News
Bill de Blasio Talks "The Talk" With His Son
Over the last several days, the entire world's attention has been drawn to the city of New York, where protests have pulsed since a Staten Island grand jury decided not to indict Daniel Pantaleo, the NYPD officer who executed a fatal chokehold against unarmed 43-year-old Eric Garner back in July. With large-scale acts of protest against police violence choking city traffic and dominating the national awareness, New York City Mayor Bill de Blasio has spoken out on the tumult, and on ABC's This Week Sunday, he shared a particularly upsetting story — de Blasio's police advice to his black son Dante is heartbreaking.
It's a conversation that's painfully familiar parents of black and brown children in cities across the country, so much so that it has it's own cryptic shorthand — "the talk." In simplest terms, it tends to go like this: be careful when you're dealing with a police officer. Don't challenge them, don't make any sudden movements, don't assume anything like an aggressive or assertive posture, especially if you might be arrested. The reason for all this is clear: the terror, cut from a cloth of awful incidents like Garner's, that either implicit or overt racial bias by a police officer could get a person of color needlessly killed.
This is a particular hazard for young black children, who were found by research from the American Psychological Association to be perceived as older and more threatening than their same-age white counterparts.
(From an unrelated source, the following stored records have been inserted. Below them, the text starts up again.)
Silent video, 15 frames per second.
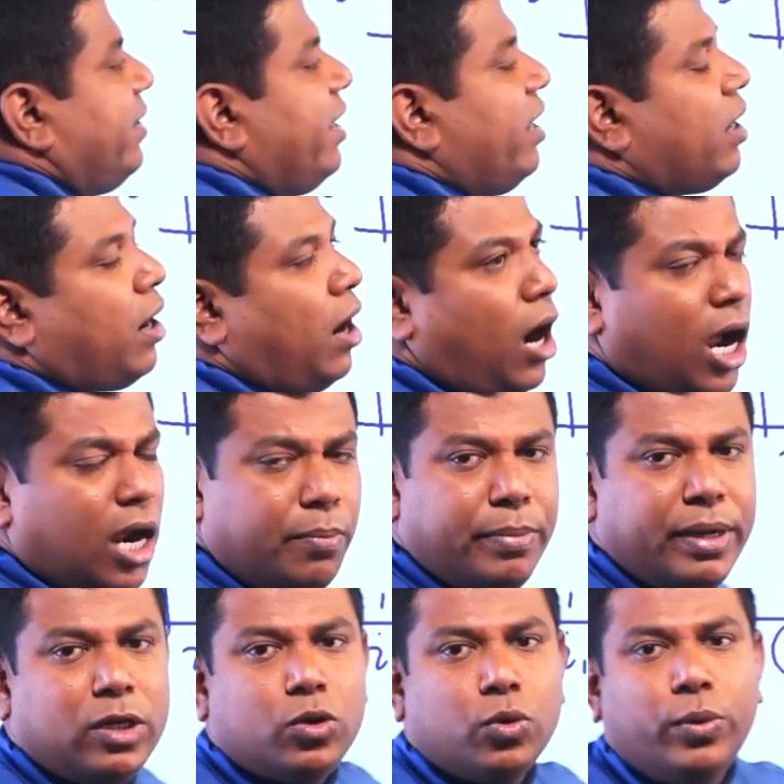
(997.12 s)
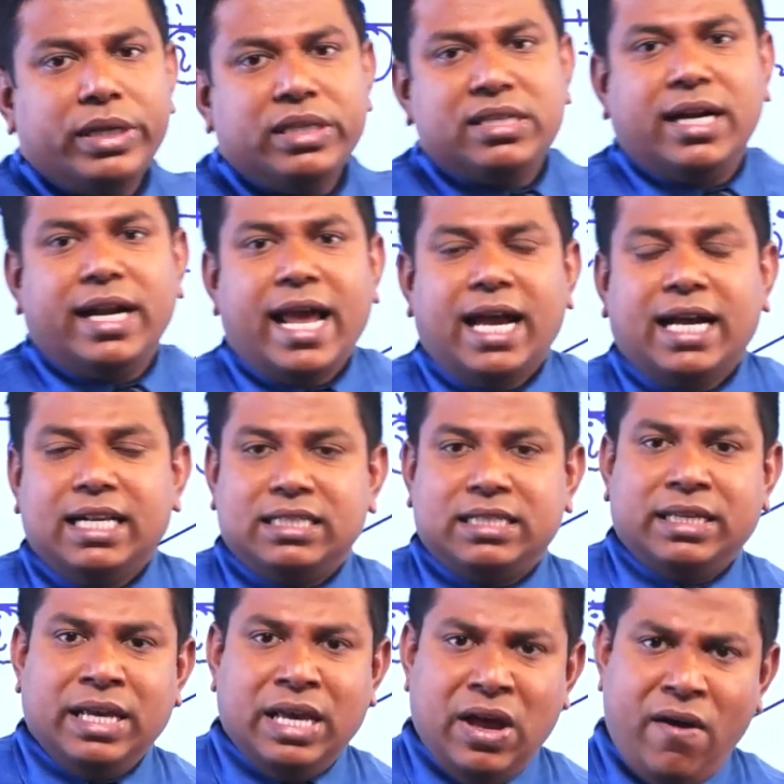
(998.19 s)
There can't be two incident
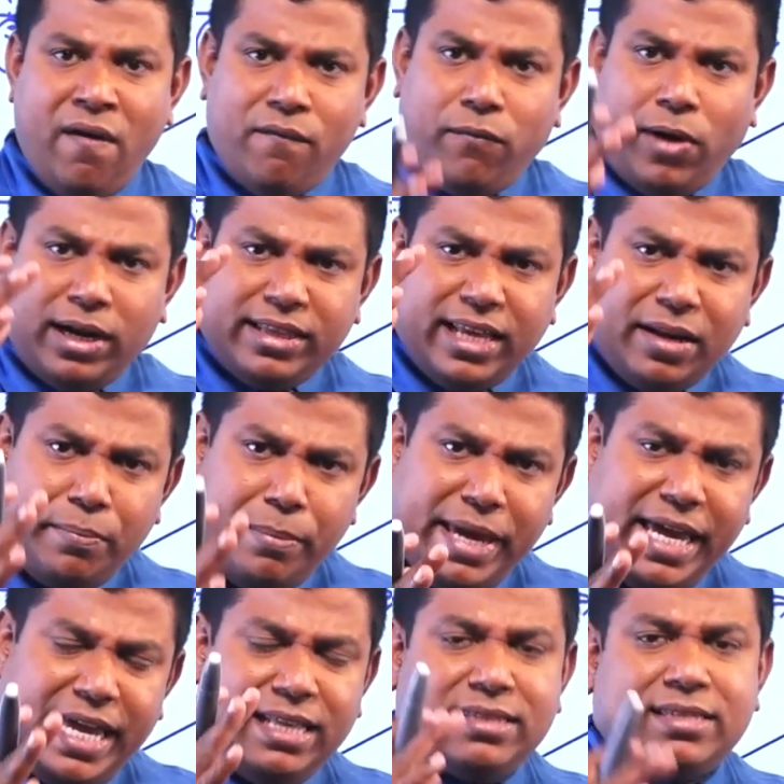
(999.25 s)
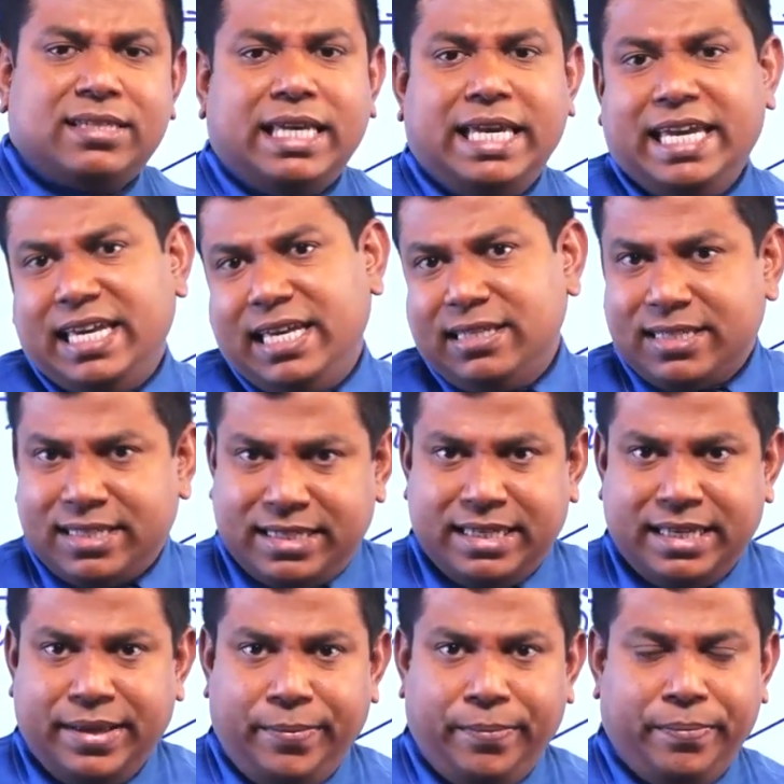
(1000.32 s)
angles. What that means is,
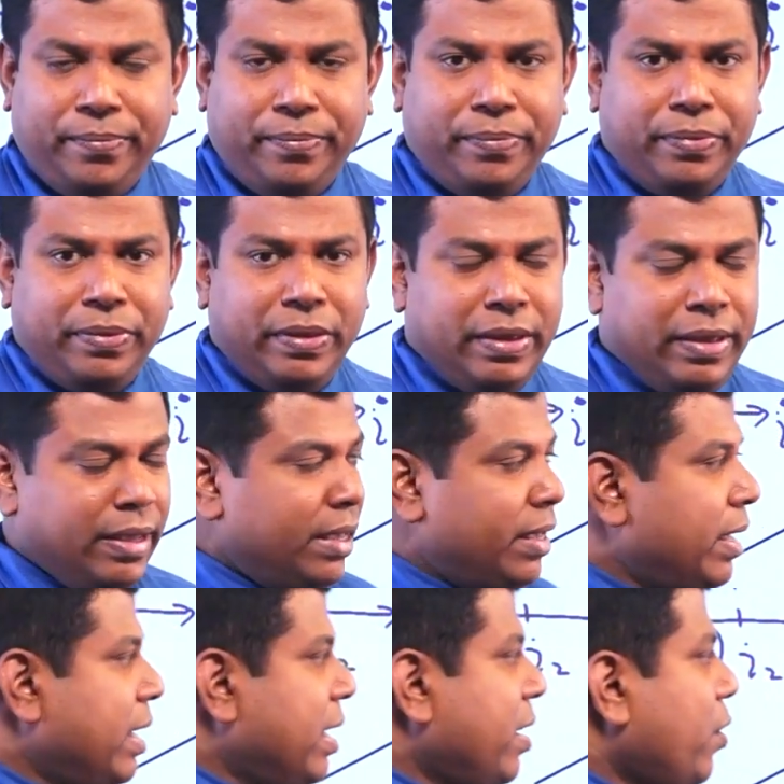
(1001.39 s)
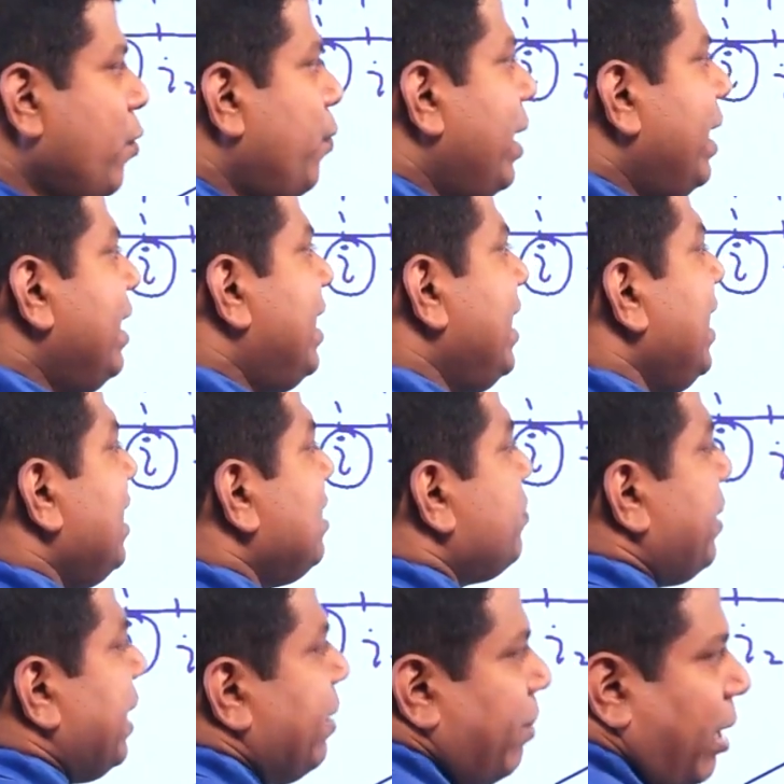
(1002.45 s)
when d is
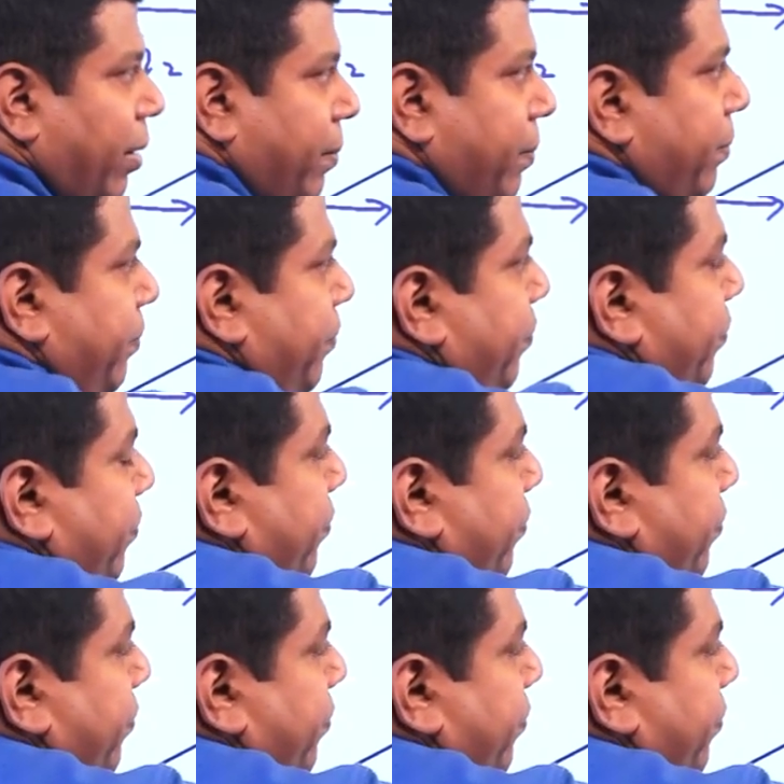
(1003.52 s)
minimum,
This is a phenomenon which may have been in play in the fatal shooting of Cleveland 12-year-old Tamir Rice in November, as police initially radioed in that they believed Rice to be "maybe 20."
De Blasio discussed his talk with Dante to ABC's George Stephanopoulos Sunday, and it echoes the conversations which countless parents have discussed having with their children of color.
What parents have done for decades who have children of color, especially young men of color, is train them to be very careful when they have a connection with a police officer, when they have an encounter with a police officer. It's different for a white child. That's just the reality in this country. And with Dante, very early on with my son, we said, look, if a police officer stops you, do everything he tells you to do, don't move suddenly, don't reach for your cell phone, because we knew, sadly, there's a greater chance it might be misinterpreted if it was a young man of color.
What's particularly heartwrenching about this, beyond the tragedy that any parent has to have such a talk with their child, is how vital a conversation it is even for the mayor of America's biggest city. The thing about implicit racial bias is that you can't expect to escape it just because you have a successful or powerful parent — it's all about what assumptions somebody layers onto you based on the color of your skin, and how that spurs their thoughts, fears or reactions.
As the father of two black children, Mayor de Blasio is in a position that's by no means uncommon throughout America, but gives him a unique and hopefully helpful sensitivity to these issues among white political leaders. After all, he campaigned against the NYPD's highly controversial and, by the numbers, highly racist Stop and Frisk policy. There are also, however, some places where a sense of mayoral discretion might prohibit him from commenting in-depth — he declined to say whether he agreed with the grand jury in the Garner case, instead saying he "respected the process."